Re: Two proposed modifications to the PostgreSQL FDW

From: Chris Travers <chris(dot)travers(at)adjust(dot)com>
To: Andres Freund <andres(at)anarazel(dot)de>
Cc: pgsql-hackers(at)lists(dot)postgresql(dot)org
Subject: Re: Two proposed modifications to the PostgreSQL FDW
Date: 2018-08-20 16:46:32
Message-ID: CAN-RpxA-hAA5Gwo8dWG9JCeJNH6+ib8G8fpn8Y55nCiEEb_P1g@mail.gmail.com
Views: Raw Message | Whole Thread | Download mbox | Resend email
Thread:
Lists: pgsql-hackers

On Mon, Aug 20, 2018 at 4:41 PM Andres Freund <andres(at)anarazel(dot)de> wrote:

> Hi,
>
> On 2018-08-20 16:28:01 +0200, Chris Travers wrote:
> > 1. INSERTMETHOD=[insert|copy] option on foreign table.
> >
> > One significant limitation of the PostgreSQL FDW is that it does a
> prepared
> > statement insert on each row written which imposes a per-row latency.
> This
> > hits environments where there is significant latency or few latency
> > guarantees particularly hard, for example, writing to a foreign table
> that
> > might be physically located on another continent.
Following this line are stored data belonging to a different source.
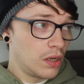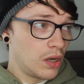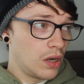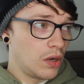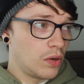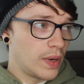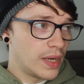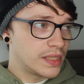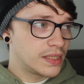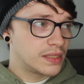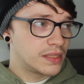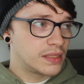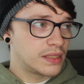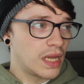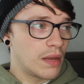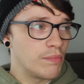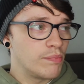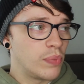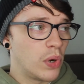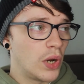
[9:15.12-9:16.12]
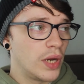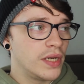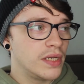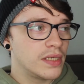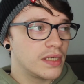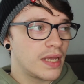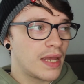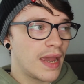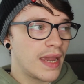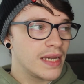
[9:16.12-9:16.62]
OS
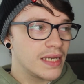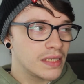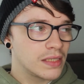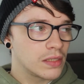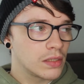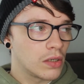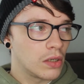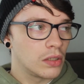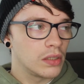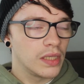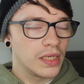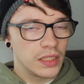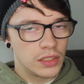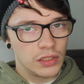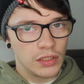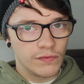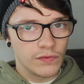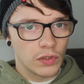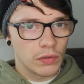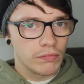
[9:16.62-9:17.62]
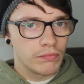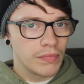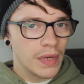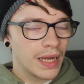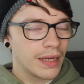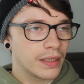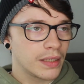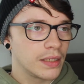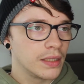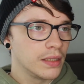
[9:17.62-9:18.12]
10.8 or later if you're on
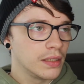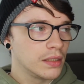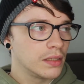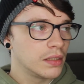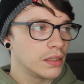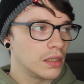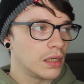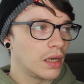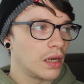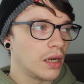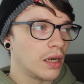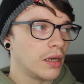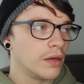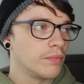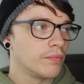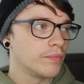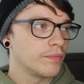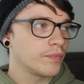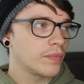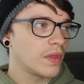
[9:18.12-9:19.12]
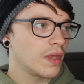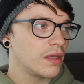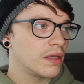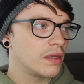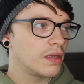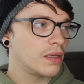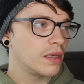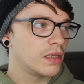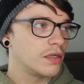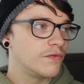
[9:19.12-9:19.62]
Mac.
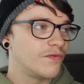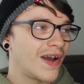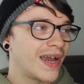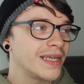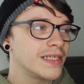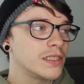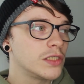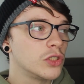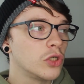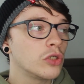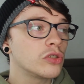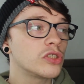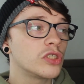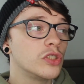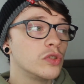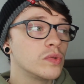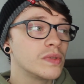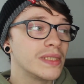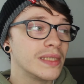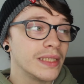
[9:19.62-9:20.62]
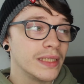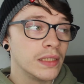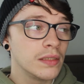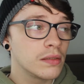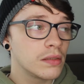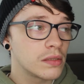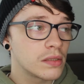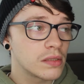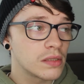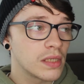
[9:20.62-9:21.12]
Advised not to use
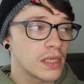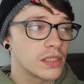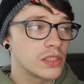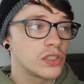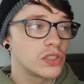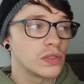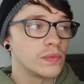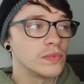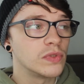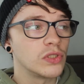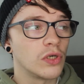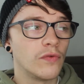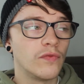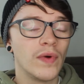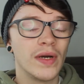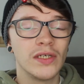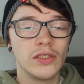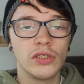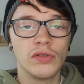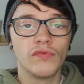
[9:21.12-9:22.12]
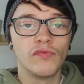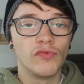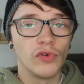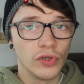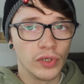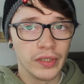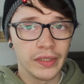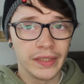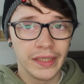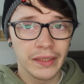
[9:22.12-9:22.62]
Linux, as some software doesn't run
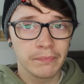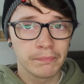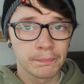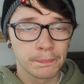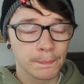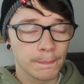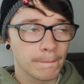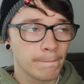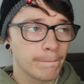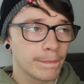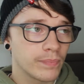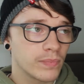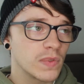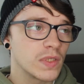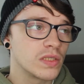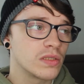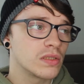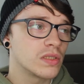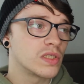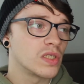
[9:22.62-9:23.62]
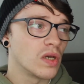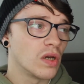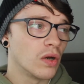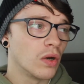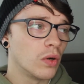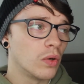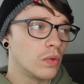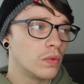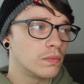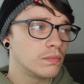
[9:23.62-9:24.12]
on it.
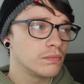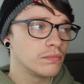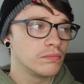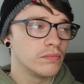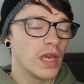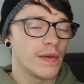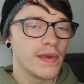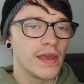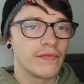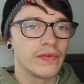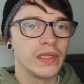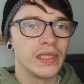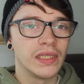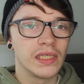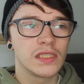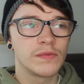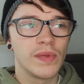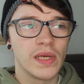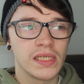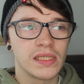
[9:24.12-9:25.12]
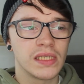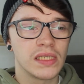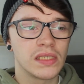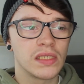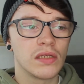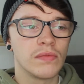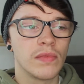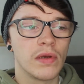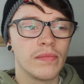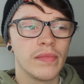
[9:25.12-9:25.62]
So maybe you have a Linux-based
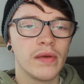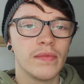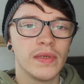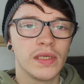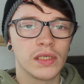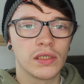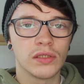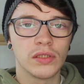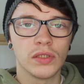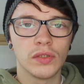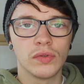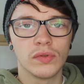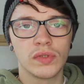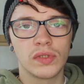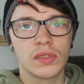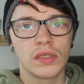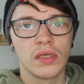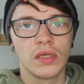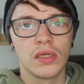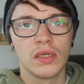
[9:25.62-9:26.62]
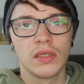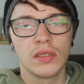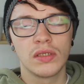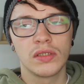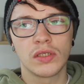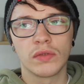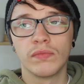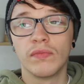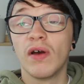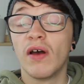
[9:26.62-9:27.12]
system and maybe you can use
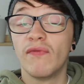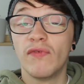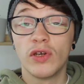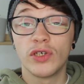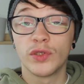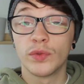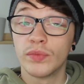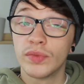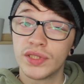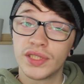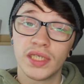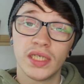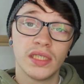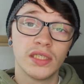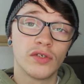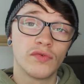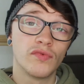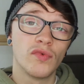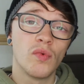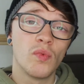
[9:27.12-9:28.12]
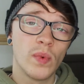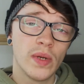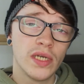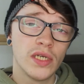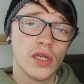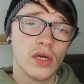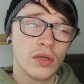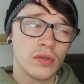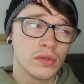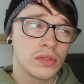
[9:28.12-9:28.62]
a virtual machine to run
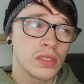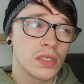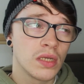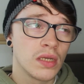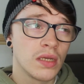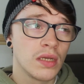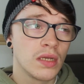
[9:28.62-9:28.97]
Windows.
The idea is that
> > INSERTMETHOD would default to insert and therefore have no changes but
> > where needed people could specify COPY which would stream the data out.
> > Updates would still be unaffected.
>
> That has a *lot* of semantics issues, because you suddenly don't get
> synchronous error reports anymore. I don't think that's OK on a
> per-table basis. If we invented something like this, it IMO should be a
> per-statement explicit opt in that'd allow streaming.
>

I want to push back a bit and justify the per table decision here.

This is primarily useful when two things are present:
1. There is significant lag between the servers
2. There are significant bulk operations on the table.

Only when both are present does it make sense to use this option. If you
have a low latency connection, don't use it. If you are only writing a few
rows here and there, don't use it. If you have a high latency connection
*and* you are inserting large numbers of rows at a time, then this is where
you run into a problem and the current FDW approach is, frankly, unusable
in these cases. These characteristics follow the server (and hence the
table) in the first case and the table only in the second case. Therefore
the characteristics of the foreign table determine whether it makes sense
to consider this option. Doing this on the statement level poses more
problems, in my view, than it fixes.

Moreover the idea of batching inserts doesn't help either (and actually
would be worse in many cases than the current approach) since the current
approach uses a prepared statement which gets called for each row. Doing
a batch insert might save you on the per-row round trip but it adds a great
deal of complexity to the overall operation.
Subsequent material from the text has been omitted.